[Task description] A verbatim copy of the listing is needed; pictures are to be left out.

[Task input]
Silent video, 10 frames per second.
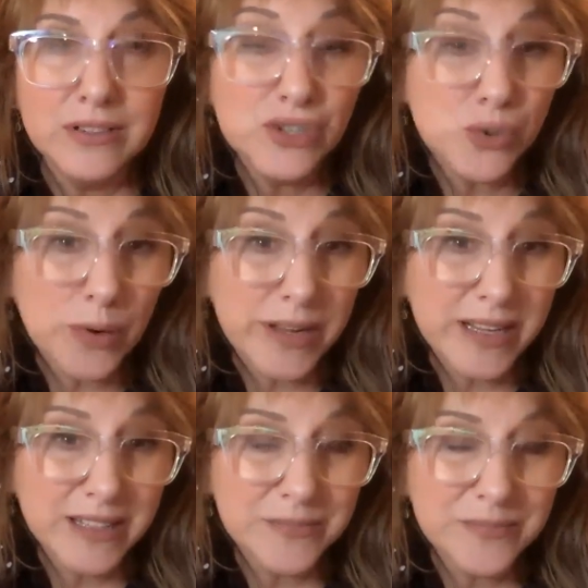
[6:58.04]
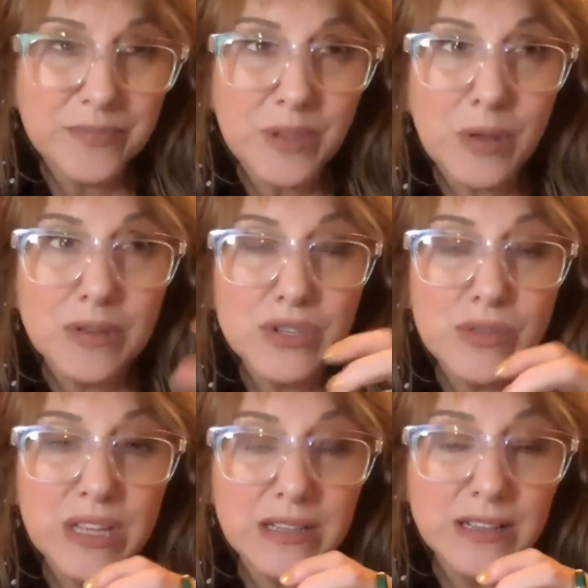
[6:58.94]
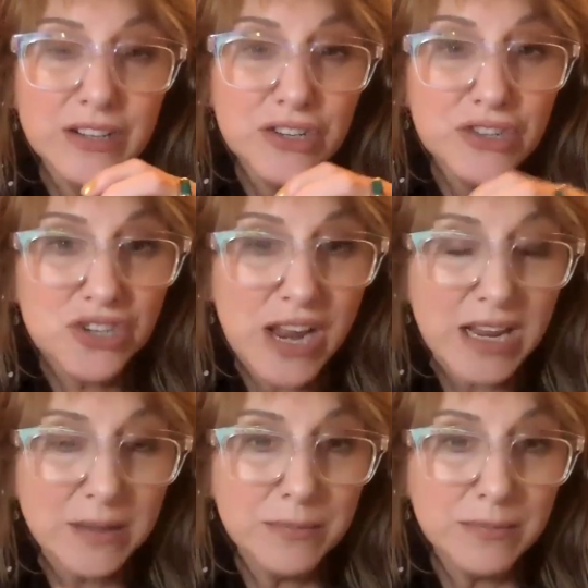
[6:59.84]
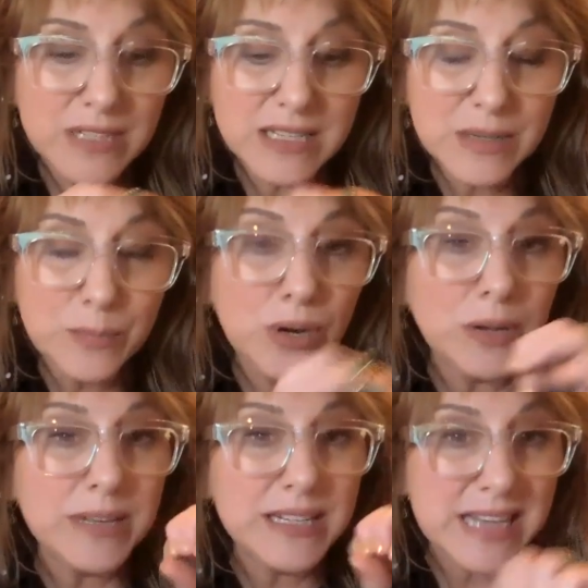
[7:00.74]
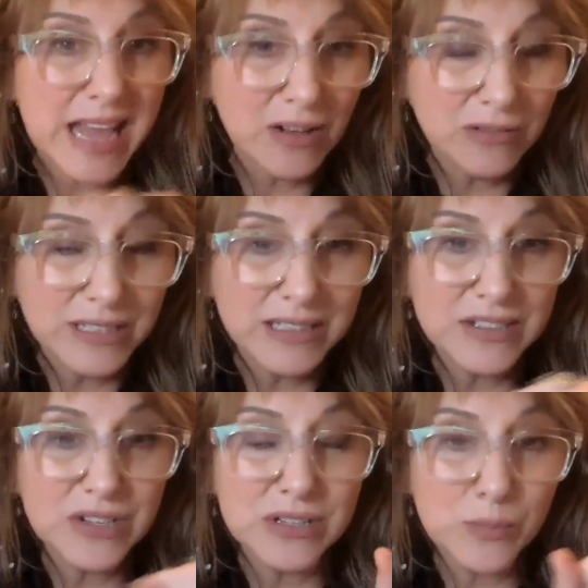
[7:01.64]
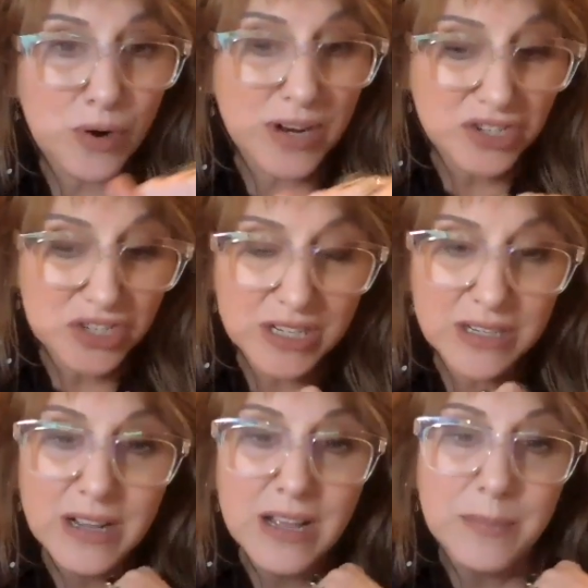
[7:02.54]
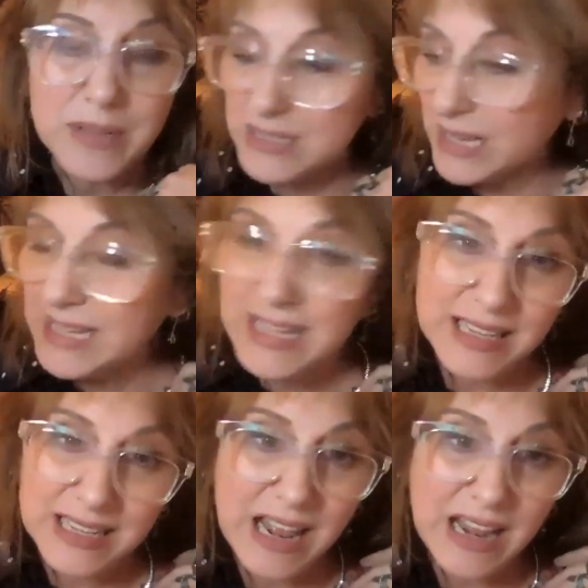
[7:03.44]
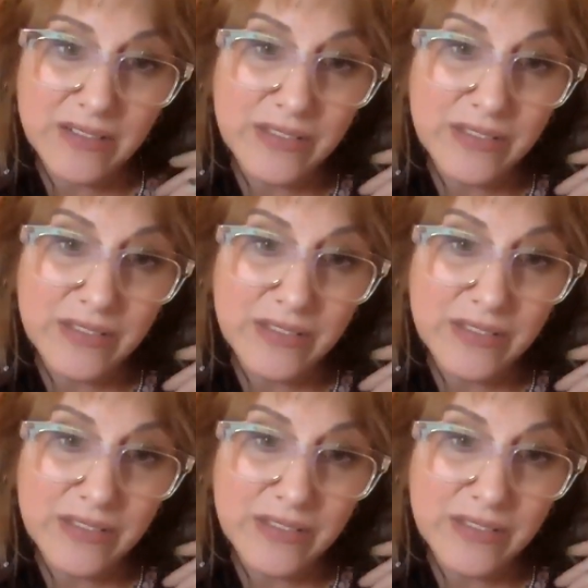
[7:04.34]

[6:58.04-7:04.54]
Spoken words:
joy so that shame doesn't bring me down into depression because I can't get out of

[Written response]
Silent video, 10 frames per second.
[6:58.04]
[6:58.94]
[6:59.84]
[7:00.74]
[7:01.64]
[7:02.54]
[7:03.44]
[7:04.34]

[6:58.04-7:04.54]
Spoken words:
joy so that shame doesn't bring me down into depression because I can't get out of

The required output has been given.